Yesterday, the news filtered through that Osama Bin Laden had been assassinated by US armed forces. Barak Obama announced the news early yesterday morning which galvanised some to immediately celebrate at ground zero and the White House in Washington, the two American cities most affected by 9/11.
No soon had the news been announced than the theories of what will happen next were being discussed. The political futures and legacies of politicians was initially discussed. One commentator said “who would bet against Obama winning the next election now”, while quotes were quickly sought from Ex-President George W Bush and Tony Blair seeking to justify their policies of war and destruction over the past decade.
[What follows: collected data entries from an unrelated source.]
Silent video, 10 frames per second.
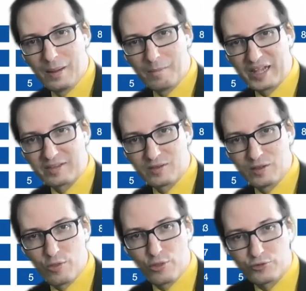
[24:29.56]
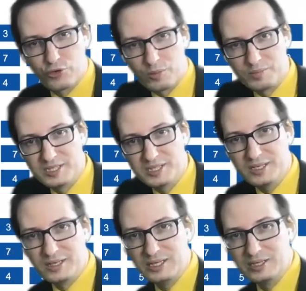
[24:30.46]
but the term
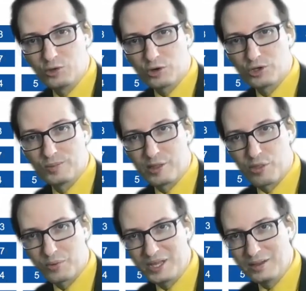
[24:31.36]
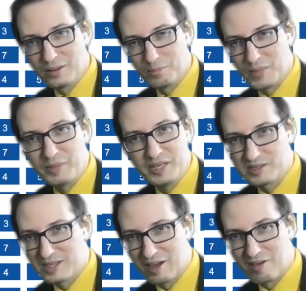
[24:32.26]
D in document 3, maybe
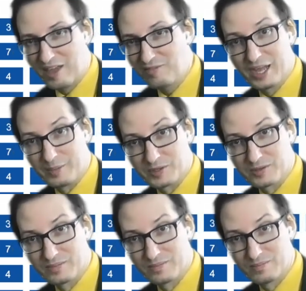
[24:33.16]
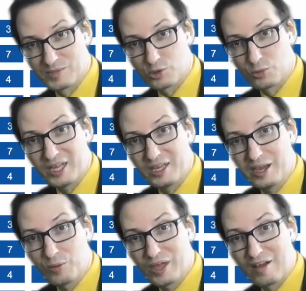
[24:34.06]
it's there 5 times. So
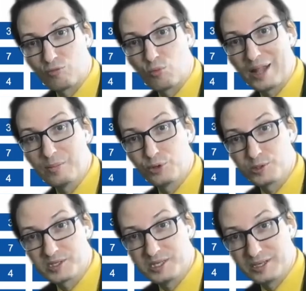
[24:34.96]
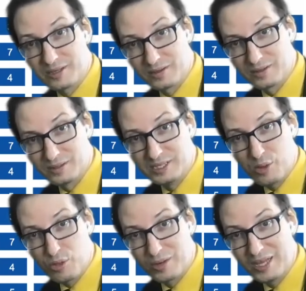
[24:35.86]
here we have one posting
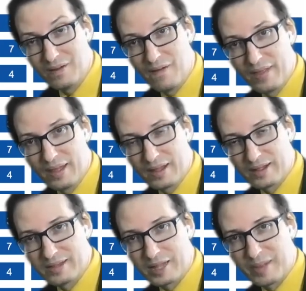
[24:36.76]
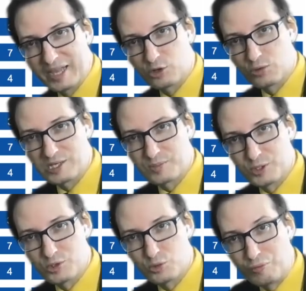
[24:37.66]
D3 that might
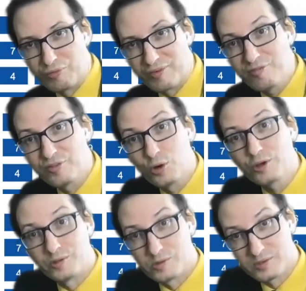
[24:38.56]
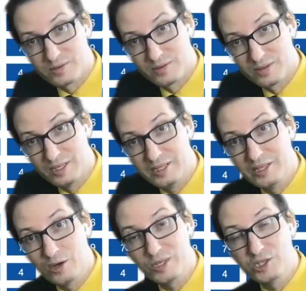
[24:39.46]
correspond to 5 tokens in
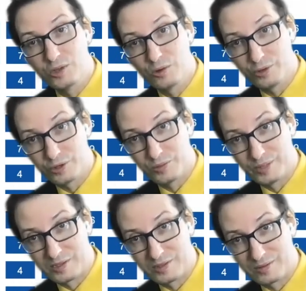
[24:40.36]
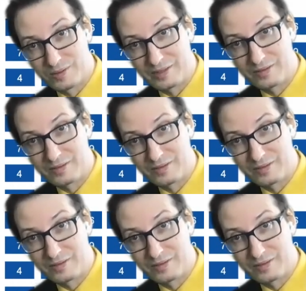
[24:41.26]
the original document, right?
There is no doubt that the cudos of President Obama will increase with this news as it appears he gave the final order to strike following the gathering of intelligence.
However, questions remain. The most obvious one being that it had been publicised and widely thought that Osama Bin Laden had been hiding in the mountains and border areas of Pakistan in a clandistine operation moving from one low key location to another. In fact he was found in a large military compound less than a mile from the Pakistan’s army Academy compound and 40km outside of the capital,Islamabad.
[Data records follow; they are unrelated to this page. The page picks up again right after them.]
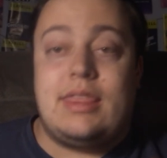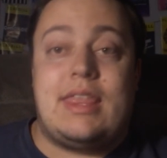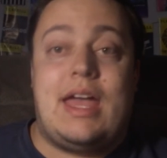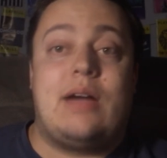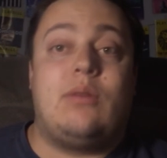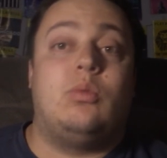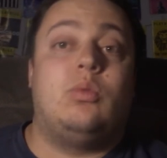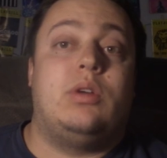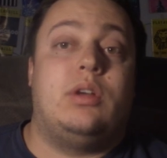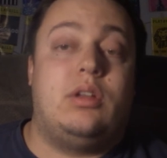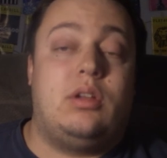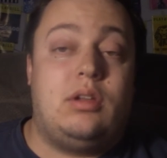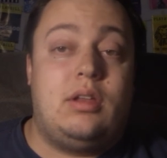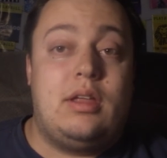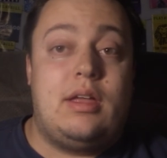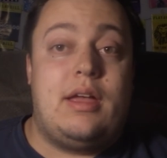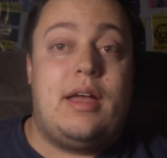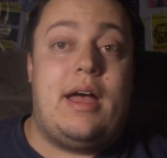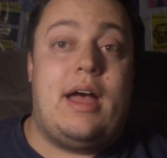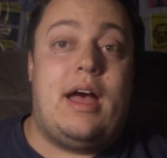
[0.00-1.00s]
that
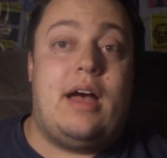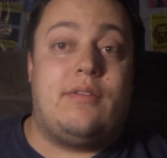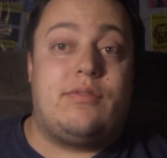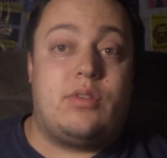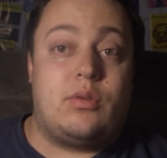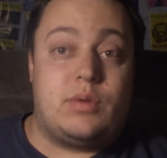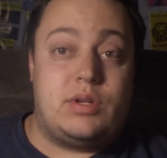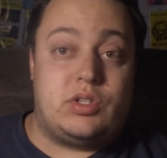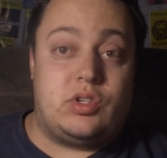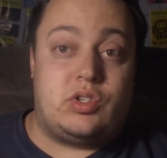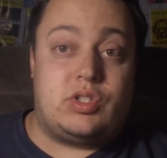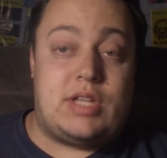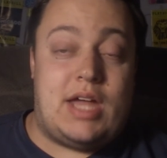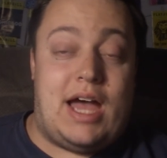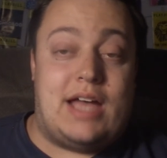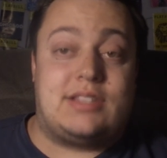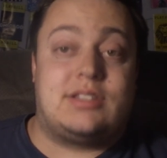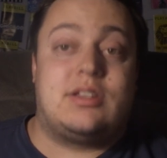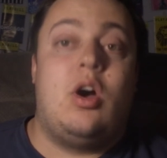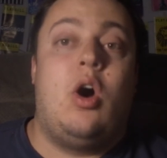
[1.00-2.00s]
will have the research
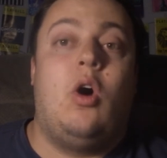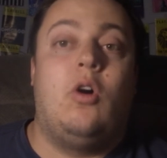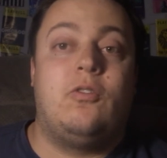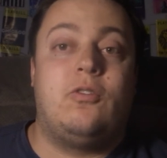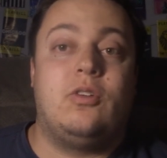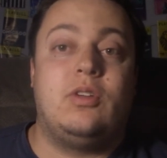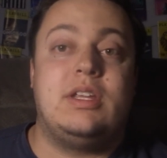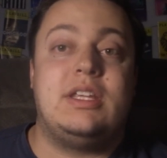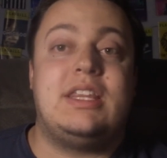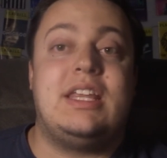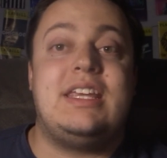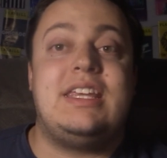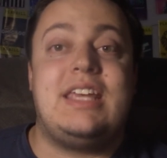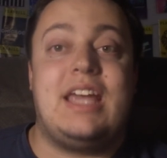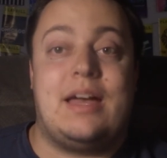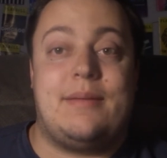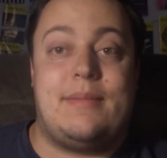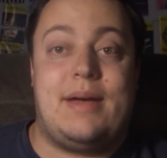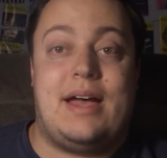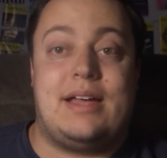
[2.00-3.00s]
task. Hopefully the
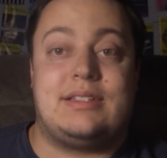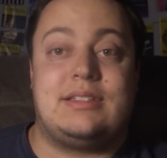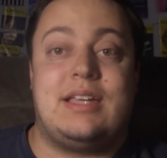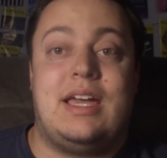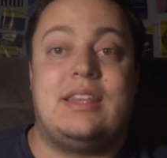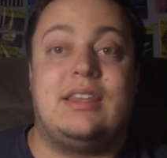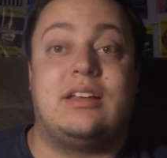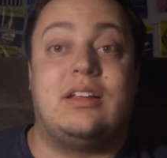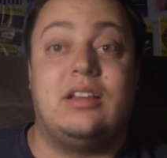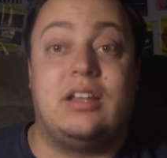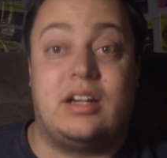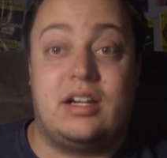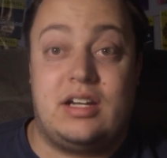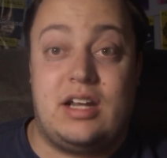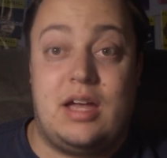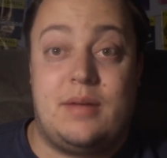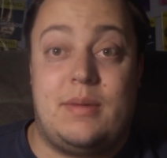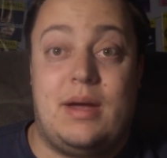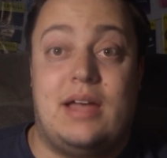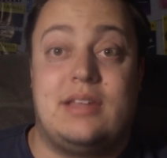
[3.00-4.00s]
Yamask and the Galarian
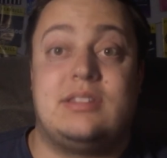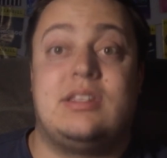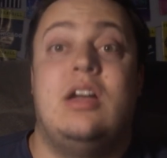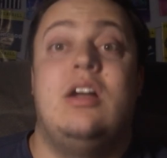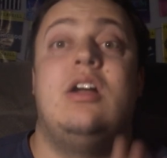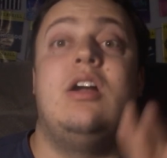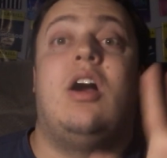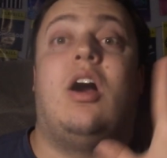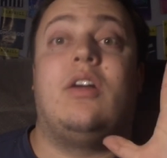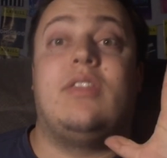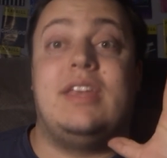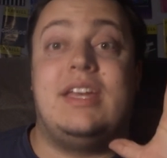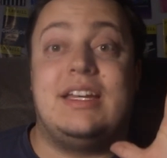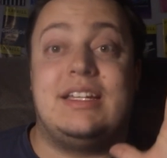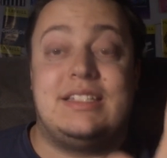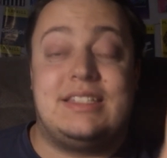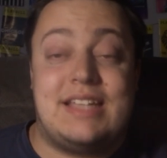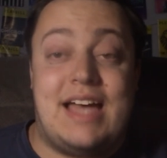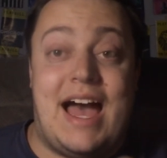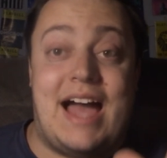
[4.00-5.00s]
Yamask are the
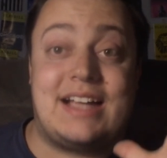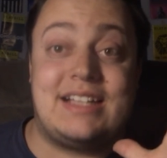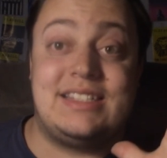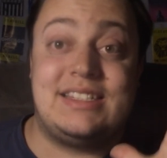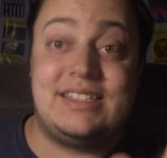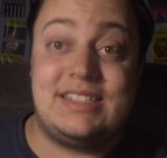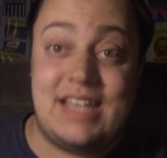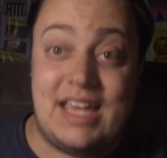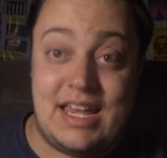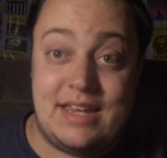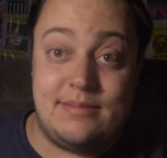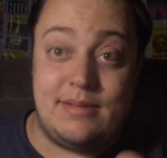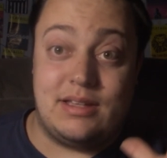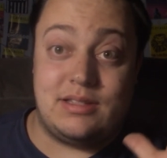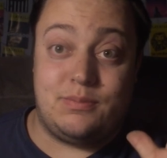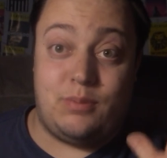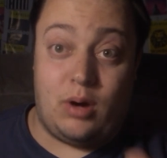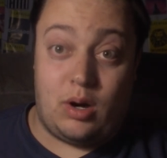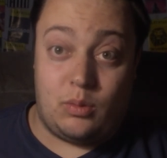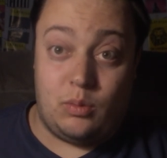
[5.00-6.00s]
exact same
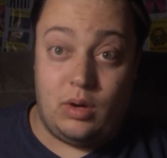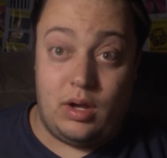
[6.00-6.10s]
as part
The question on everyone’s lips, especially the US security forces is how could he have been there without the Pakistan authorities knowing?
The conspiracy theories have also started with some asking why the body was buried at sea and why no photos? Some in disbelief that he could be dead. One reason could be because of past mistakes over such assassinations as Che Guevara when the photos of the corpse became iconic images that galvanised support around the world.
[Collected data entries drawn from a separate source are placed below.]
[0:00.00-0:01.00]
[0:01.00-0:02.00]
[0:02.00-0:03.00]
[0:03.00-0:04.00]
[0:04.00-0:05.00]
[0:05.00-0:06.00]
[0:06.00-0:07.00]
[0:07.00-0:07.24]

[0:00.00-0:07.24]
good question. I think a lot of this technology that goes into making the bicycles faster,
Perhaps we should also consider the cost of war on both sides. 9/11 cost 2,977 lives, along with other terrorist operations:
- 1993, World Trade Centre bombings causing 6 deaths and over 1000 injuries.
- 1993, Bombay Bombings causing over 250 deaths and 700 injuries
- 1998 US Embassy Bombings, 200 deaths and 5000, injured
- 2000, USS Cole bombing
- 2002 Bali Bombings, 202 deaths and over 500 injured
- Istanbul attacks, 57 dead and 700 injured
- 2004 Superferry bombing in Phillipines, 116 dead
- 2004 Madrid Train Bombings, 191 dead and 1,800 injured
- 2005, 7/7 London underground attacks, 56 dead and 700 injured
- 2005, Sharm-el-Sheikh attacks, Egypt, 88 dead
- 2005, Amman Hotel Bombing, 60 dead
- 2006, Mumbai Train Bombings, 209 dead
- 2007, Algiers bombings, 33 dead
- 2008, Danish Embassy bombings, 6 dead
- Invasion of Afghanistan 2001 – Afghan troop Deaths 8,587; US Troops over 1,140; Other coalition troops 772; Contractor deaths 298; Journalist deaths 19. Injuries 0ver 48,600
- Iraq War – Iraqi Troops 30,000; US Troops 4,414; Other Troops, 318; Contractors, 933; Journalists 192, injuries over 130,000. Civilian deaths – unable to be precise but at least 100,000, to over 1 million. Refugees escaping Iraq, over 3 million.